Saia-justa diplomática
O otimismo de Cherkasov, porém, mostrou-se frustrado. O ministro Edson Fachin, relator do processo no STF, concordou com o pedido de extradição do russo, mas condicionou o andamento do processo ao término da segundo investigação conduzida pela PF, que apura suspeita de espionagem, corrupção e lavagem de dinheiro. Enquanto o inquérito segue em andamento no Brasil, na semana passada, o FBI acusou o russo de ter cometido ao menos sete crimes, de fraude bancária à atuação como agente infiltrado do governo Putin.
Cherkasov estava nos EUA entre 2017 e 2020, enquanto trabalhava sob direção e controle da Rússia. Como parte dessa missão, Cherkasov usou pseudônimo de Ferreira para se matricular na Universidade Johns Hopkins e coletou informação e inteligência sobre a Organização do Tratado do Atlântico Norte, cidadãos americanos e política externa dos EUA. A informação e inteligência que ele coletou foi para o benefício direto da Rússia e contrária ao interesse dos EUA”, apontou a polícia federal americana.

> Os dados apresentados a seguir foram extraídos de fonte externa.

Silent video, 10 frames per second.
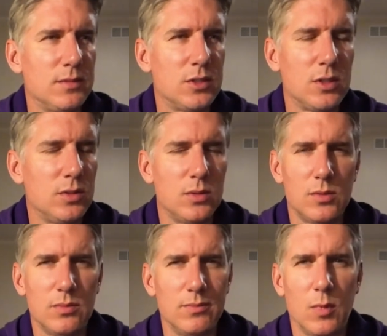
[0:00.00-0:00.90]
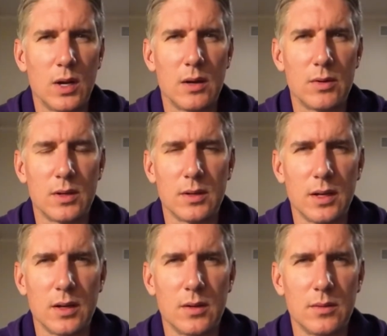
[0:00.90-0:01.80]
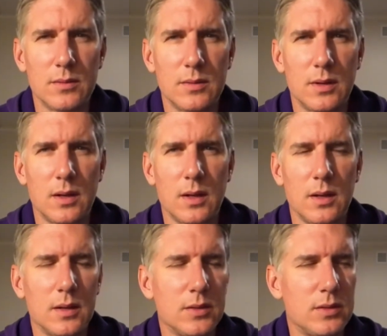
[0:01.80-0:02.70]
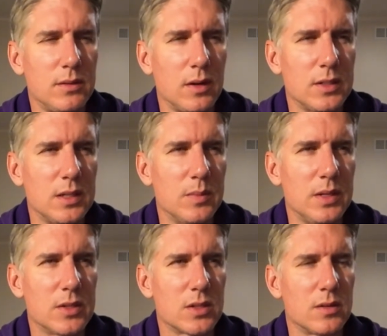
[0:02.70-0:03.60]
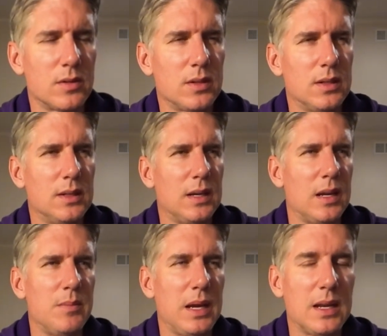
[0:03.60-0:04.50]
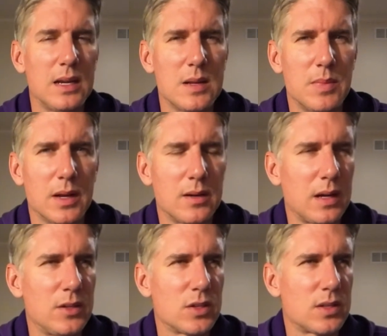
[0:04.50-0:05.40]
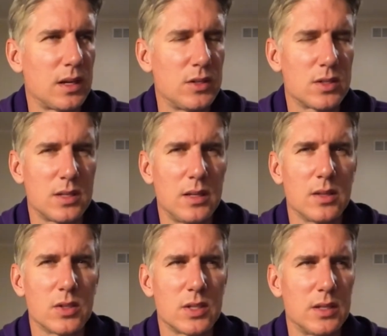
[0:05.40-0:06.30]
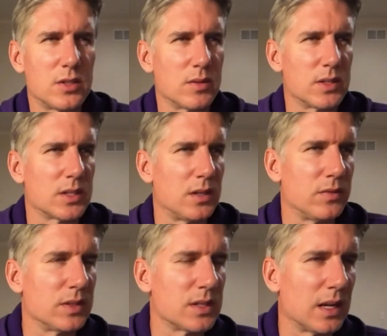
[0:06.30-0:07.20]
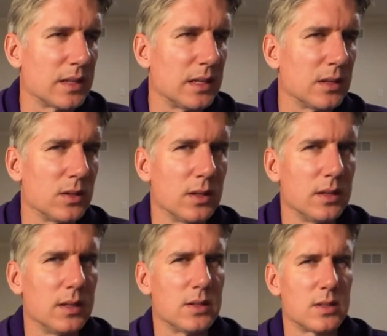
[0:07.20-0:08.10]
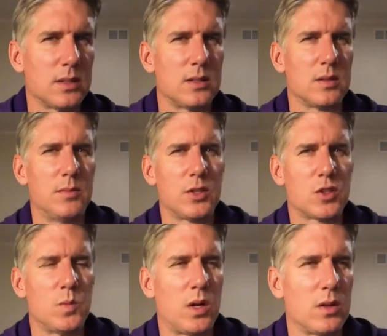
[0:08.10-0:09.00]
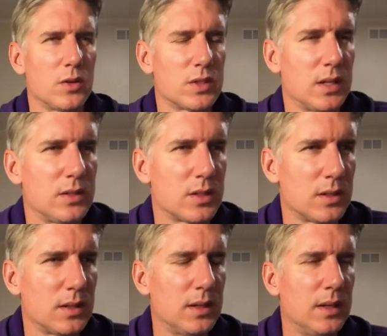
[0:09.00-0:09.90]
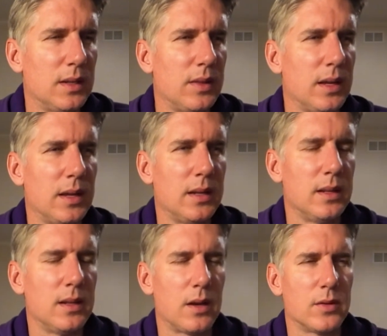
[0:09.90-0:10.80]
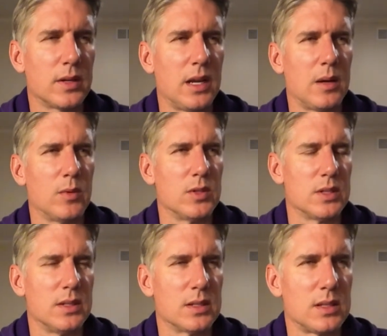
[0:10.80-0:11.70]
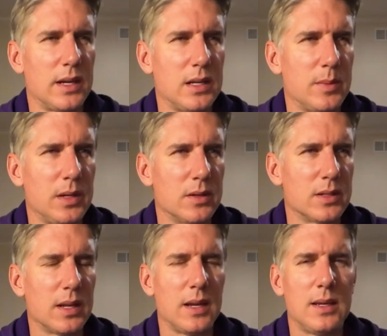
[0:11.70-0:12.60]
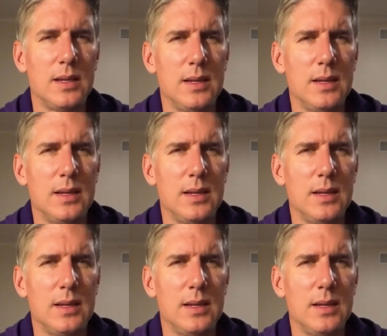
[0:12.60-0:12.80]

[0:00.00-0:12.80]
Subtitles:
to whatever, you know, Rtmp server and make it any better. I just think the sensor itself is not that good. It's a much smaller sensor than other cameras in this lineup here today.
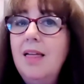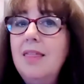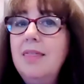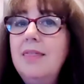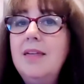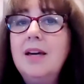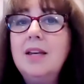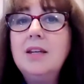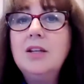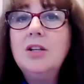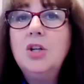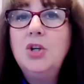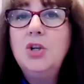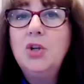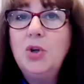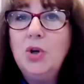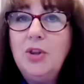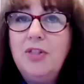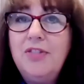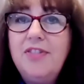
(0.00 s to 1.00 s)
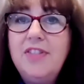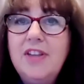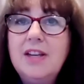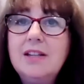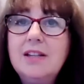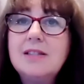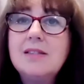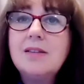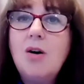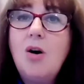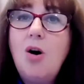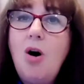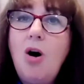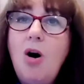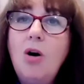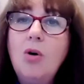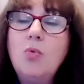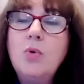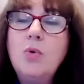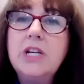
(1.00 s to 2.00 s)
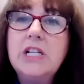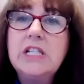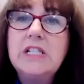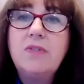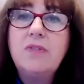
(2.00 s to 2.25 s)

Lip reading: then good things always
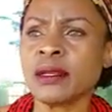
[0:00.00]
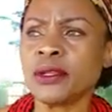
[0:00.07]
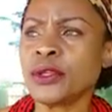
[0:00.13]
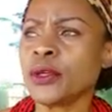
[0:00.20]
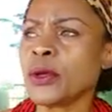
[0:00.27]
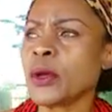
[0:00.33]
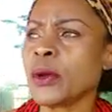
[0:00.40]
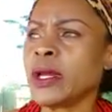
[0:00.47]

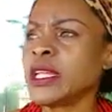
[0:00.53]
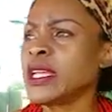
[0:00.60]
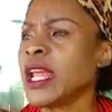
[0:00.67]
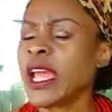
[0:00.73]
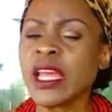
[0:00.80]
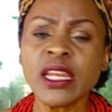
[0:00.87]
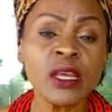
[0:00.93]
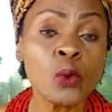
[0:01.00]
you know, in
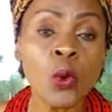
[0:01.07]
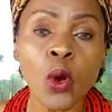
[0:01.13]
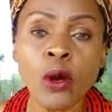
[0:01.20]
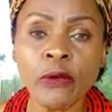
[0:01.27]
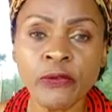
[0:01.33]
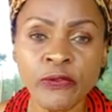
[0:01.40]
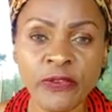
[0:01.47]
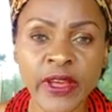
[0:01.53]
any
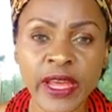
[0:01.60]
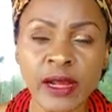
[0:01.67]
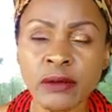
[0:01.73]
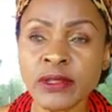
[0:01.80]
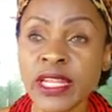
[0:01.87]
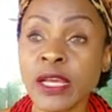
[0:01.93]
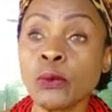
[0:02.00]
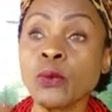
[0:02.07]

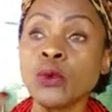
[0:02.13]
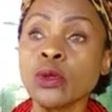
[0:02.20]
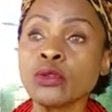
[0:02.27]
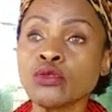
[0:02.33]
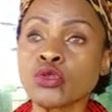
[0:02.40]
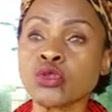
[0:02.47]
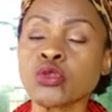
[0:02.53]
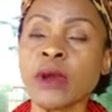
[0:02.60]
warfare, they
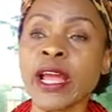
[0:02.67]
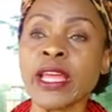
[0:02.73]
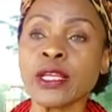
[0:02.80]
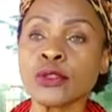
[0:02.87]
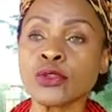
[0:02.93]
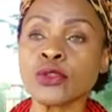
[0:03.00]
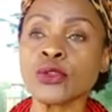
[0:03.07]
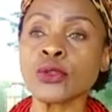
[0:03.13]
will
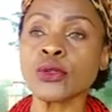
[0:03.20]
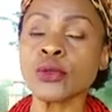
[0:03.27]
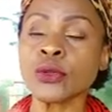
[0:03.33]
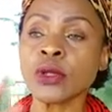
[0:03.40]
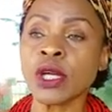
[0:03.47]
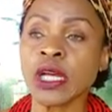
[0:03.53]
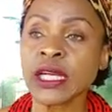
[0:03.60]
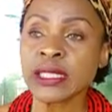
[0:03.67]
try
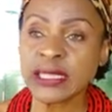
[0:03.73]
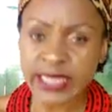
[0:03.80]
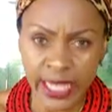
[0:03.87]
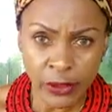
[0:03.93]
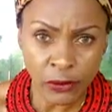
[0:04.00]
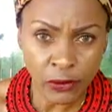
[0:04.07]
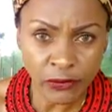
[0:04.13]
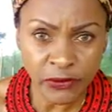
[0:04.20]
to
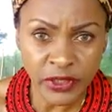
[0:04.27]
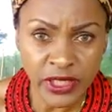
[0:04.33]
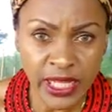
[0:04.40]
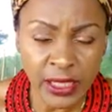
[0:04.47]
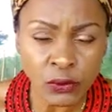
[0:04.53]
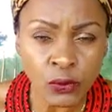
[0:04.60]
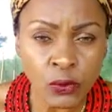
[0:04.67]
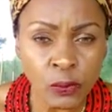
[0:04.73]
take over
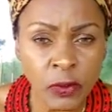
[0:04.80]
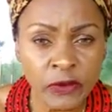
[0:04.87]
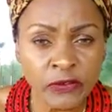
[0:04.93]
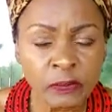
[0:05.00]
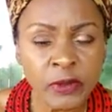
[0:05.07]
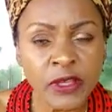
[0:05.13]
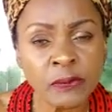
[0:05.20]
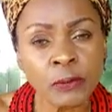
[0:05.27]
that group
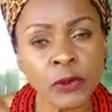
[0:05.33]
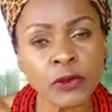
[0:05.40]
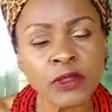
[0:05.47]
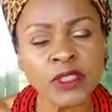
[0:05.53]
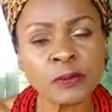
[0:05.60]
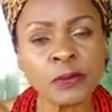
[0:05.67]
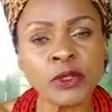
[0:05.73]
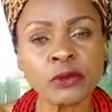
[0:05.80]
of
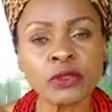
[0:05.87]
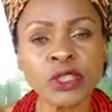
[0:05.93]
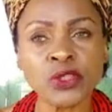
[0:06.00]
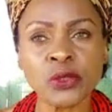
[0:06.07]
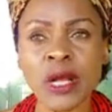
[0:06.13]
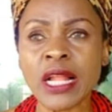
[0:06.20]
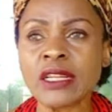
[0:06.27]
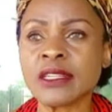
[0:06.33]
people's
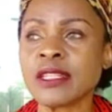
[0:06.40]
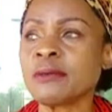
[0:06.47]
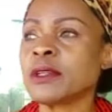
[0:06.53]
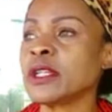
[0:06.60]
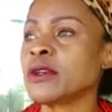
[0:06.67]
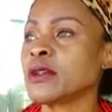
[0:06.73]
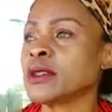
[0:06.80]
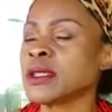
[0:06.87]
spirituality,
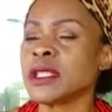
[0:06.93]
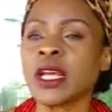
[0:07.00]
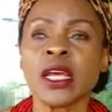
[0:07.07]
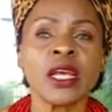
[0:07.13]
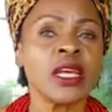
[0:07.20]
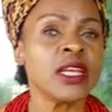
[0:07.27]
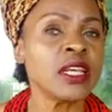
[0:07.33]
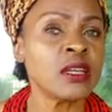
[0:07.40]
because
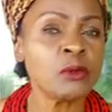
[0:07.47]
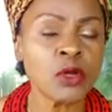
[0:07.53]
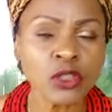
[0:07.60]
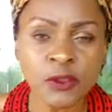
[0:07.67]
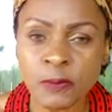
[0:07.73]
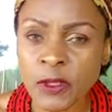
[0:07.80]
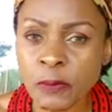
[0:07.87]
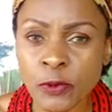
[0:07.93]
in
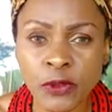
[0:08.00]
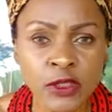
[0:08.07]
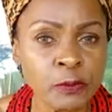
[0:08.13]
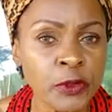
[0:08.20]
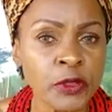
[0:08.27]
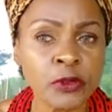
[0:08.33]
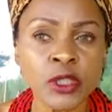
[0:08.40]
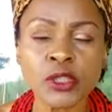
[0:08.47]
most people's
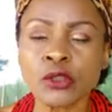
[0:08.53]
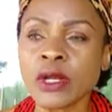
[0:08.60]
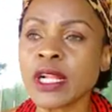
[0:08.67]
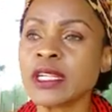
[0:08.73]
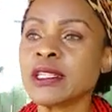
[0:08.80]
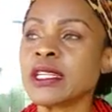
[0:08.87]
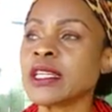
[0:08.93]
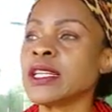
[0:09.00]

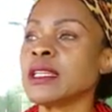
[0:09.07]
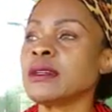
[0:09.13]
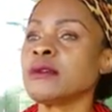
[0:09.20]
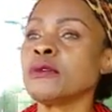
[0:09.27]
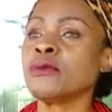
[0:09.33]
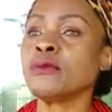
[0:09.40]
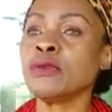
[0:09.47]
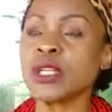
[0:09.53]
spirituality,
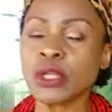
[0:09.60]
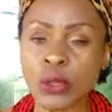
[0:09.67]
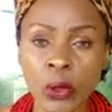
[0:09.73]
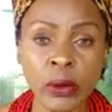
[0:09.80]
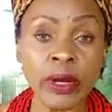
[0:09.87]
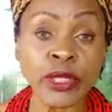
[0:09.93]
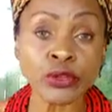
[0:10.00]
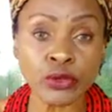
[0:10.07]
we
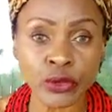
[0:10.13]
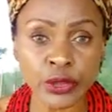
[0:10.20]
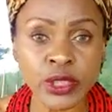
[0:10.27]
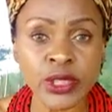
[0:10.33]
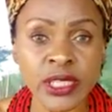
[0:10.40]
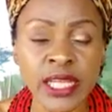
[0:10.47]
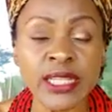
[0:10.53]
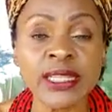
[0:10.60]
know and
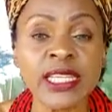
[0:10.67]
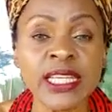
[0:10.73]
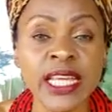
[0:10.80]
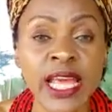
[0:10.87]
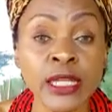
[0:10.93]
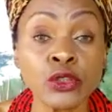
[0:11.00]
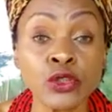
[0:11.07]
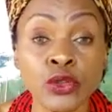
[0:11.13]
trust that
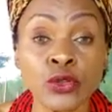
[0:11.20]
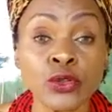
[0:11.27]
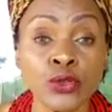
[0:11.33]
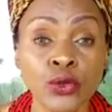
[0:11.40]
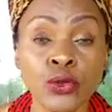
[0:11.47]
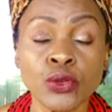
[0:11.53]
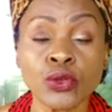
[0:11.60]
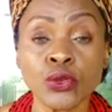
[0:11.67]
the
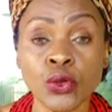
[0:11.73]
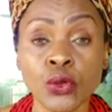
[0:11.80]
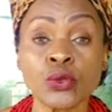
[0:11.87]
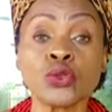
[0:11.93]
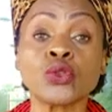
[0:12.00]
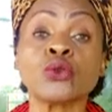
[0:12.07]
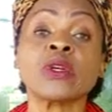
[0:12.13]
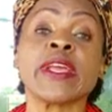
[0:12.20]
ancestors,
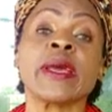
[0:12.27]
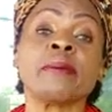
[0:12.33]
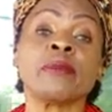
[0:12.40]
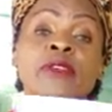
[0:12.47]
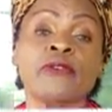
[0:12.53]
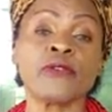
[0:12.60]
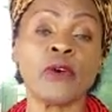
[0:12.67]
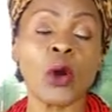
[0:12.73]
those who came
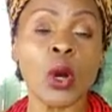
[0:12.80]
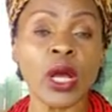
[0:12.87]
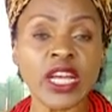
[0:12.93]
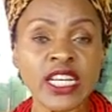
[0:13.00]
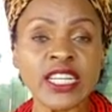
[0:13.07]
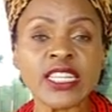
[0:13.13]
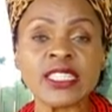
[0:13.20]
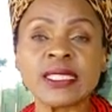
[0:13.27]
before
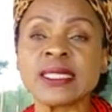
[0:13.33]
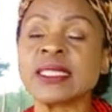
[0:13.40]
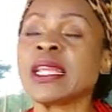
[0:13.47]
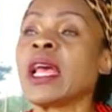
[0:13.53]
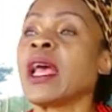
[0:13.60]
us,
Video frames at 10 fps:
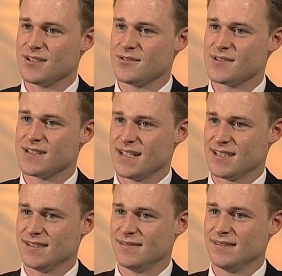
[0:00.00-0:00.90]

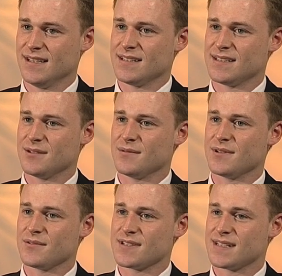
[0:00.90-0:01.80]
jurisdiction to deal with
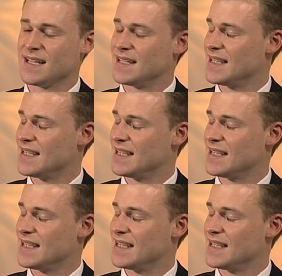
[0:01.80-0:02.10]
your estate,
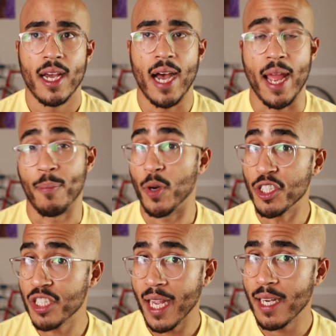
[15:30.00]
I
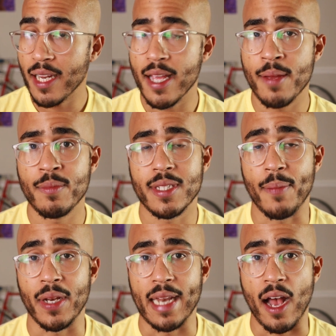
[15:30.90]
appreciate him
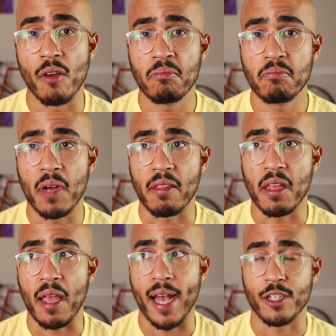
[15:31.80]
stepping down. I
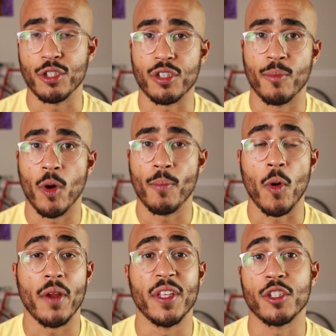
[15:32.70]
think actions are more
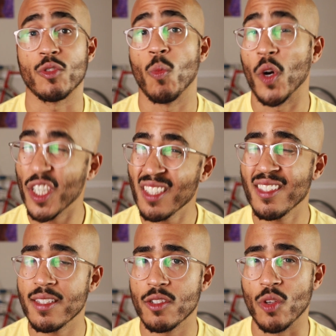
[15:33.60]
important than just
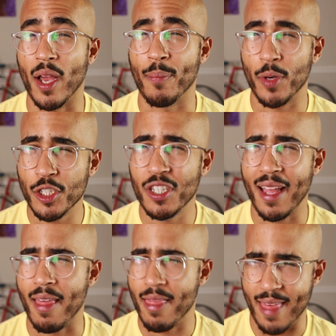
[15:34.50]
words, so I
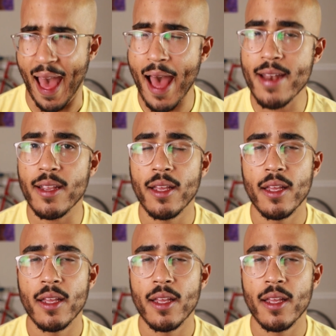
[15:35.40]
appreciate that.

Essa acusação dos EUA pôs o Brasil numa encruzilhada diplomática. Ao longo de 2022, a prisão de Cherkasov foi tratada pelo governo Bolsonaro e pela PF com discrição máxima para evitar qualquer conflito com a Rússia, considerada uma fornecedora estratégica de fertilizantes para o setor agrícola. Agora, se o processo de extradição for adiante, caberá ao presidente Lula decidir sobre o futuro do suposto espião e se desagradará ao Kremlin ou à Casa Branca.